*EXERCISE PROMPT*
Whichever lines include the word "with", copy them as they appear in the data.

*EXTRACTED INFORMATION*

- Opening Delimiter -

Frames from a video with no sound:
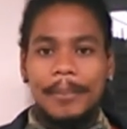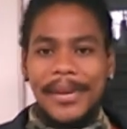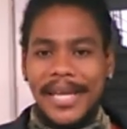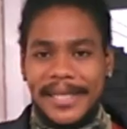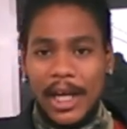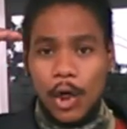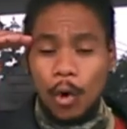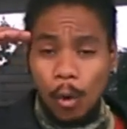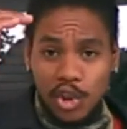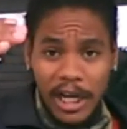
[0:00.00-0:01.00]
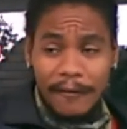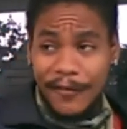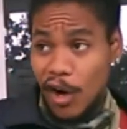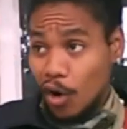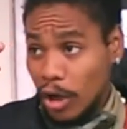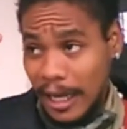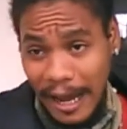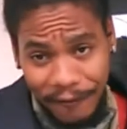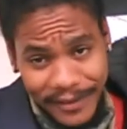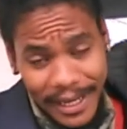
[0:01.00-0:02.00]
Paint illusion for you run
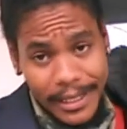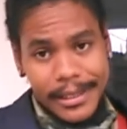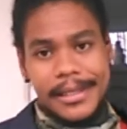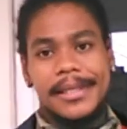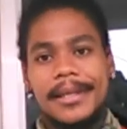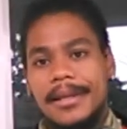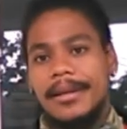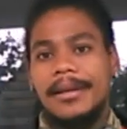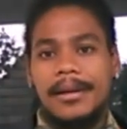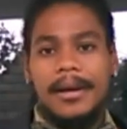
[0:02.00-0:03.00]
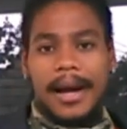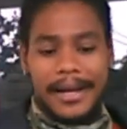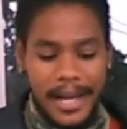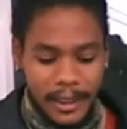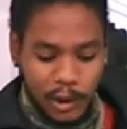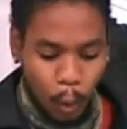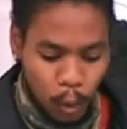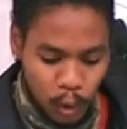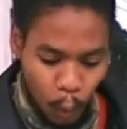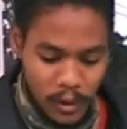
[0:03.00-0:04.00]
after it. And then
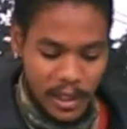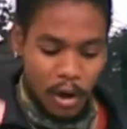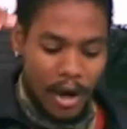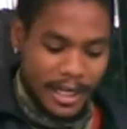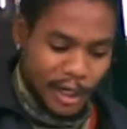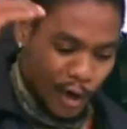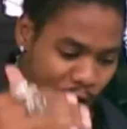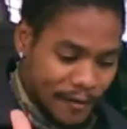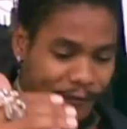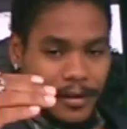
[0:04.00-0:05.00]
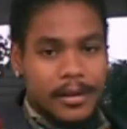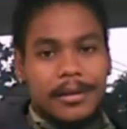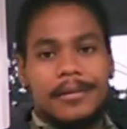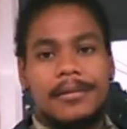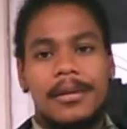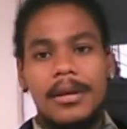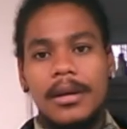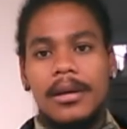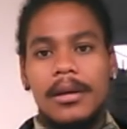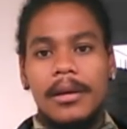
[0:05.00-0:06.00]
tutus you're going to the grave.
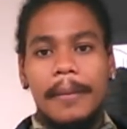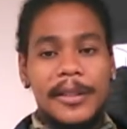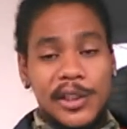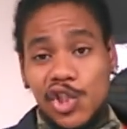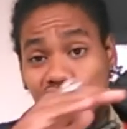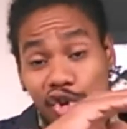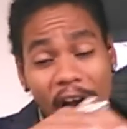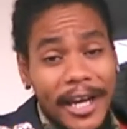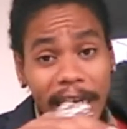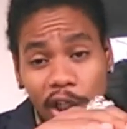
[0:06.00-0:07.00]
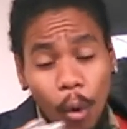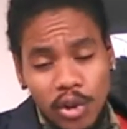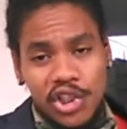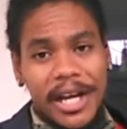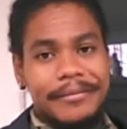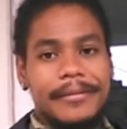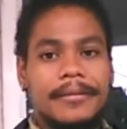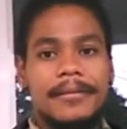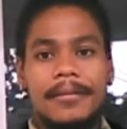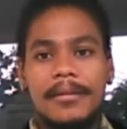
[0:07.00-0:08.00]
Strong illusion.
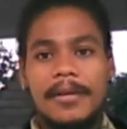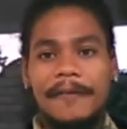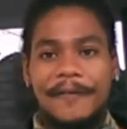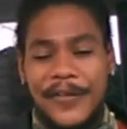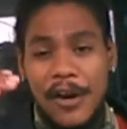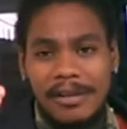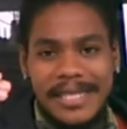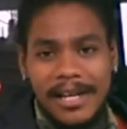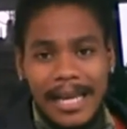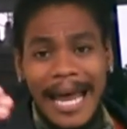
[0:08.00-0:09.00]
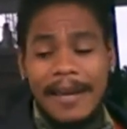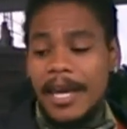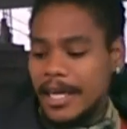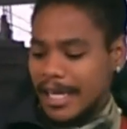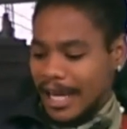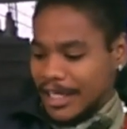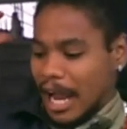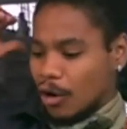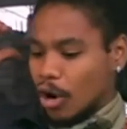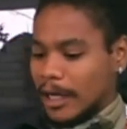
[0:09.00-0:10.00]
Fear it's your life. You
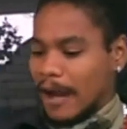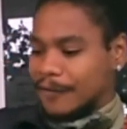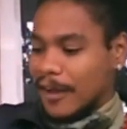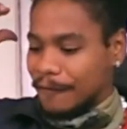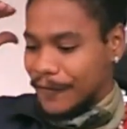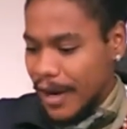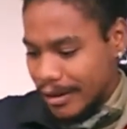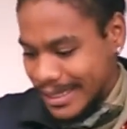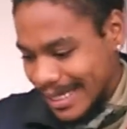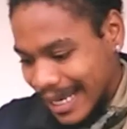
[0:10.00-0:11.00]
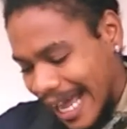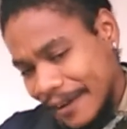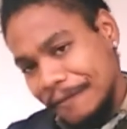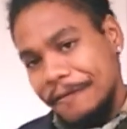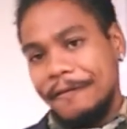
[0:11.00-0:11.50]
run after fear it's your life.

- Closing Delimiter -
- Opening Delimiter -

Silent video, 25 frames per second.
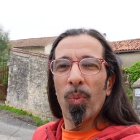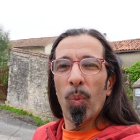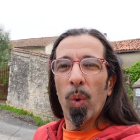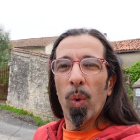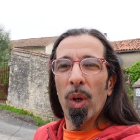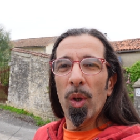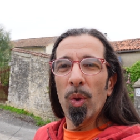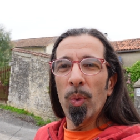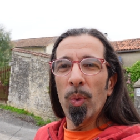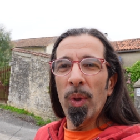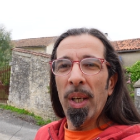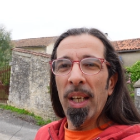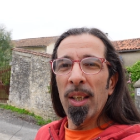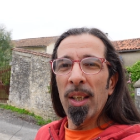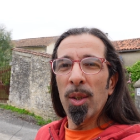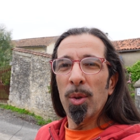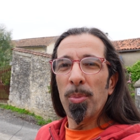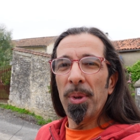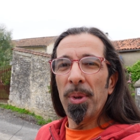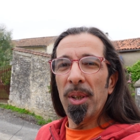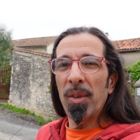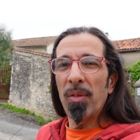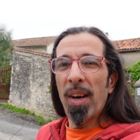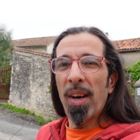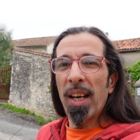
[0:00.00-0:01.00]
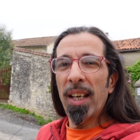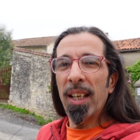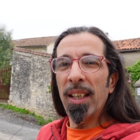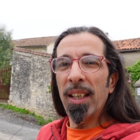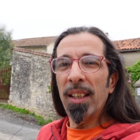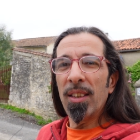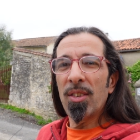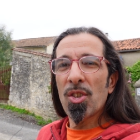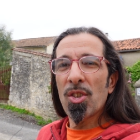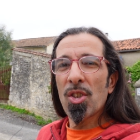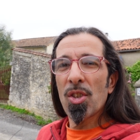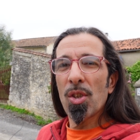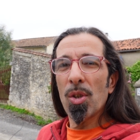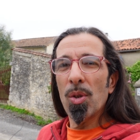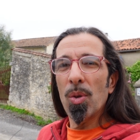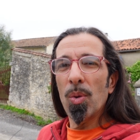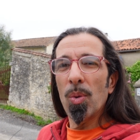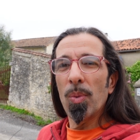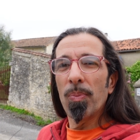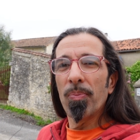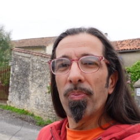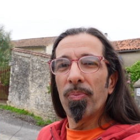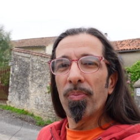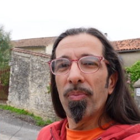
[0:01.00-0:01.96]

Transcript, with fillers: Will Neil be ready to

- Closing Delimiter -
- Opening Delimiter -

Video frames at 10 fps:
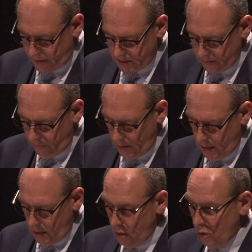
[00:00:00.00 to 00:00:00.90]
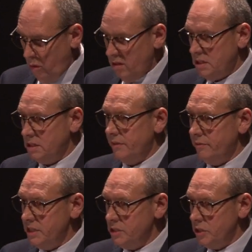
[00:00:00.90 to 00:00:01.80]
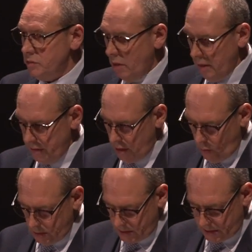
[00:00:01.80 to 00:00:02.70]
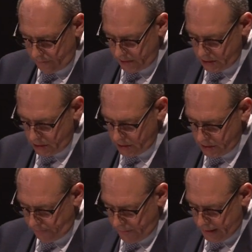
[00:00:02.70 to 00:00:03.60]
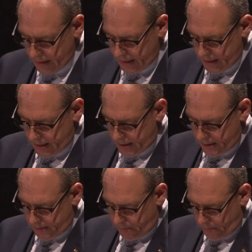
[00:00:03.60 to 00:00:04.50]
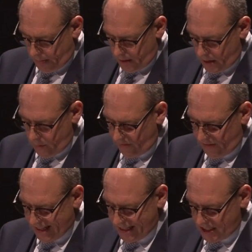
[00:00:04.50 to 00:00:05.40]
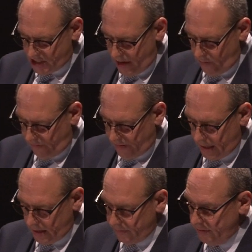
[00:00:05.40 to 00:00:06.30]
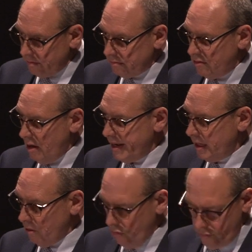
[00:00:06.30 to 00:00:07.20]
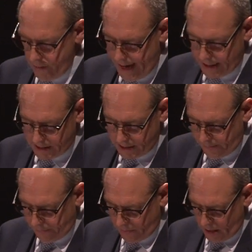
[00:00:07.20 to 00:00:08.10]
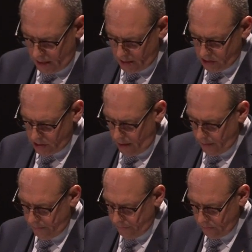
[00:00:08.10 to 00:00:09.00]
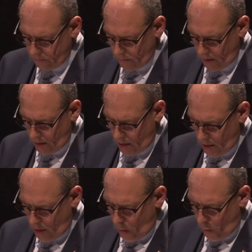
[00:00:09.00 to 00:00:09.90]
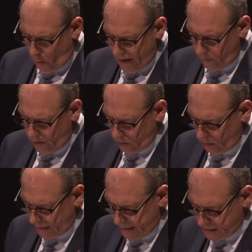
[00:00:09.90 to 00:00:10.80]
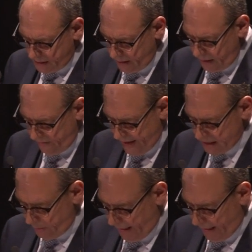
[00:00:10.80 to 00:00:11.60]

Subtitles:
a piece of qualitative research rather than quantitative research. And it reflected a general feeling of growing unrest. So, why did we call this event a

- Closing Delimiter -

*THE COMPLETED TASK*
Frames from a video with no sound:
Transcript, with fillers: Will Neil be ready to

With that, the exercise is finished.